Todas las cajas de pastillas, fueron al cubo de la basura.
Seguí sin ayuda...
DOS
Meses después, ya viviendo en casa de mi hermana, estaba ya en un punto muy límite. Me levantaba por las mañanas, con bastante esfuerzo, y mi primer pensamiento, que me acompañaba el resto del día, era siempre el mismo. La injusticia. El dolor. La rabia. Me faltaban las ganas hasta para abrocharme la camisa. No podía. Muy malos pensamientos, frutos de la injusticia y el dolor, y de no poder teneros cerca.
Tenía ganas de hacer daño. De hacer justicia. Sabía que no iba a hacer nada de lo que pensaba, pero no quería tener esos pensamientos.
De nuevo, pensé que yo estaba mal, pero quería estar bien, y eso, pensaba yo; era el único clavo al que agarrarse. Que si estuviera acabado, no tendría ni ganas de estar bien. Pero yo sentía que quería curarme, que quería salir de ese pozo oscuro y profundo.
Busqué a una psicóloga de pago, que también había trabajado en una asociación de divorciados de Valencia. Pensé que seguramente habría visto casos mucho peores que el mío, y que podría aportarme herramientas para ganar esta lucha.
Tuve tres sesiones con ella. A 50 euros la hora.
Su terapia consistió en llevar un registro de pensamientos, anotando qué pensamiento tenía, qué día lo tenía, y a qué hora.
Le hice la lista, y se lo llevé.
Nuestra última conversación transcurrió como sigue:
+ Eres una persona que tiene las cosas muy claras. Tienes pensamientos ideas muy firmes.
- Gracias.
+ Pero debes "aceptar" lo que ha pasado...

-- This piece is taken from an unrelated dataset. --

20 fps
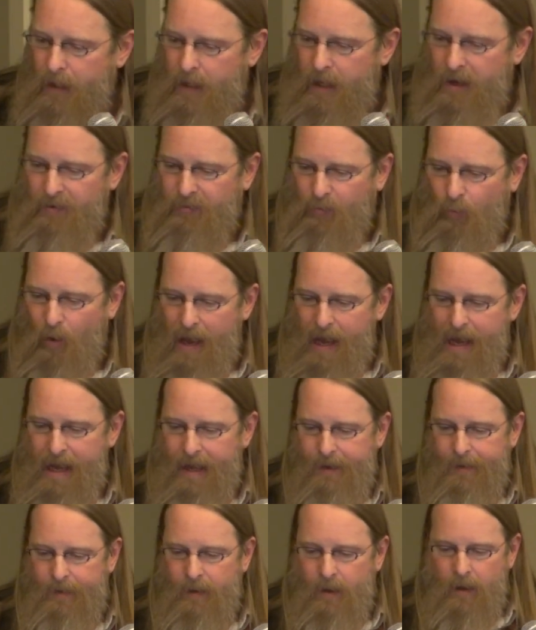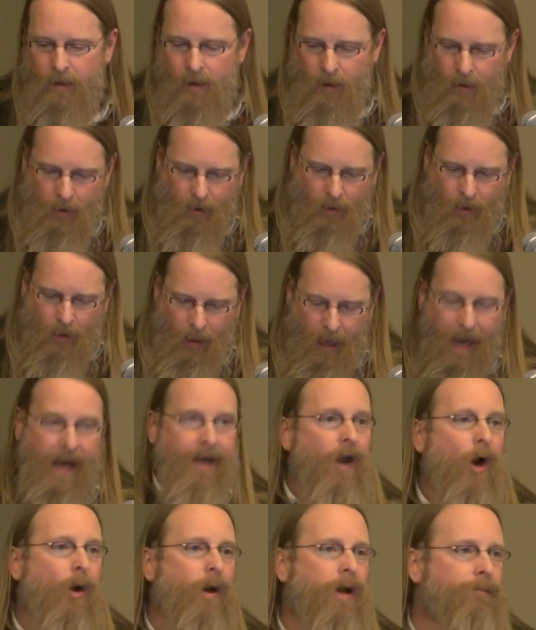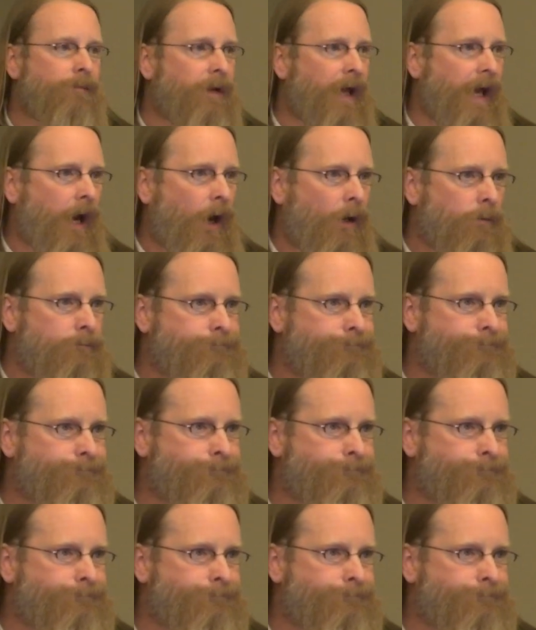here's why I know him now.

- De acuerdo Emma, vamos a hacer una cosa: el próximo día que venga a tu consulta, vendré con una lata de gasolina, y le voy a prender fuergo a tu consulta, hasta que quede totalmente calcinada. Totalmente destruida... Y después, vendré otro día, y te diré que lo aceptes...
+ Pero...
- Eso es lo que me estás pidiendo tú a mi. Escúchame, yo puedo ASUMIR que me ha pasado esto, que elegí mal a la persona con la que formé un proyecto de vida, compré una casa, y formé una familia. Puedo asumir mi parte de responsabilidad, al fin y al cabo, confié en ella...
+ Entiendo.
- Pero no puedo "aceptar". Porque la palabra aceptar, significa "validar", dar por bueno algo... Como si lo aprobase. Y yo no acepto ni apruebo lo que me han hecho a mi y a mis hijas.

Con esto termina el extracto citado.